**Data to use**
****************************************

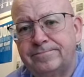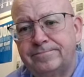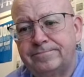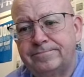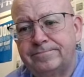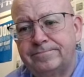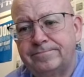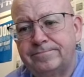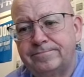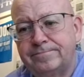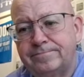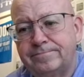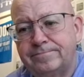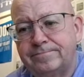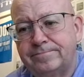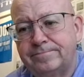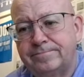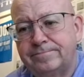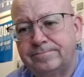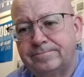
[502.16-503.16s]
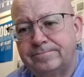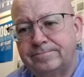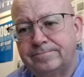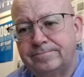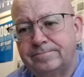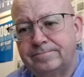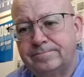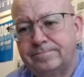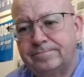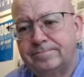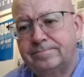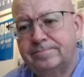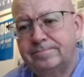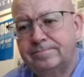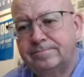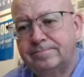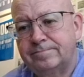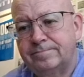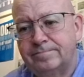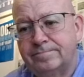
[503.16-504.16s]

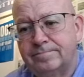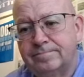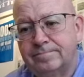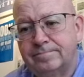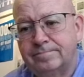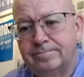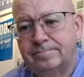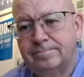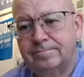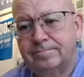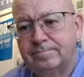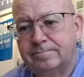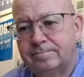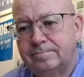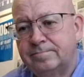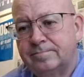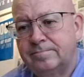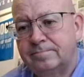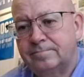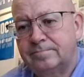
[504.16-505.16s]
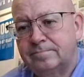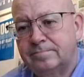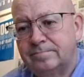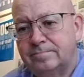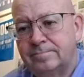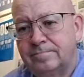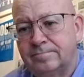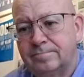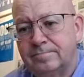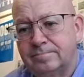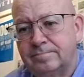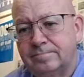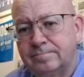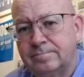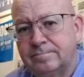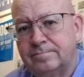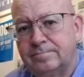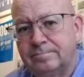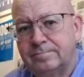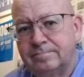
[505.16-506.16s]

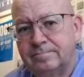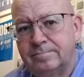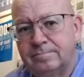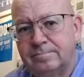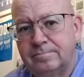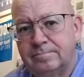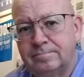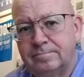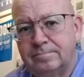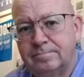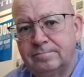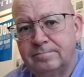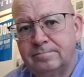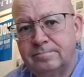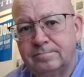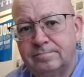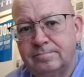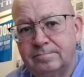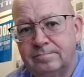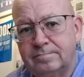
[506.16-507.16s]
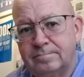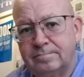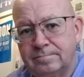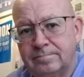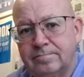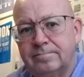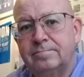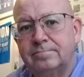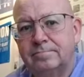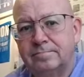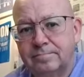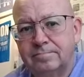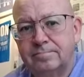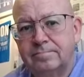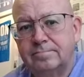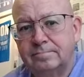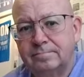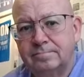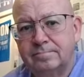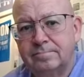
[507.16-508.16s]

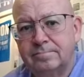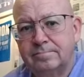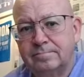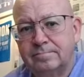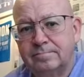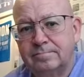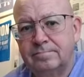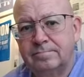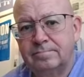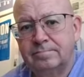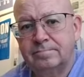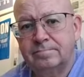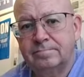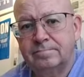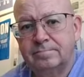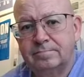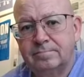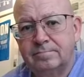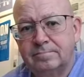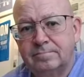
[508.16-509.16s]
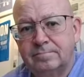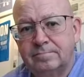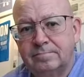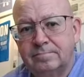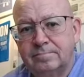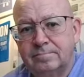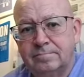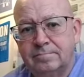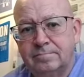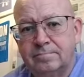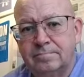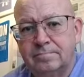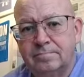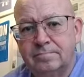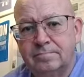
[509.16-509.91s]
(silent)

****************************************

**Task item**
Repeat all the data as it stands, dropping any images it holds.

**Output of the exercise**
[502.16-503.16s]
[503.16-504.16s]

[504.16-505.16s]
[505.16-506.16s]

[506.16-507.16s]
[507.16-508.16s]

[508.16-509.16s]
[509.16-509.91s]
(silent)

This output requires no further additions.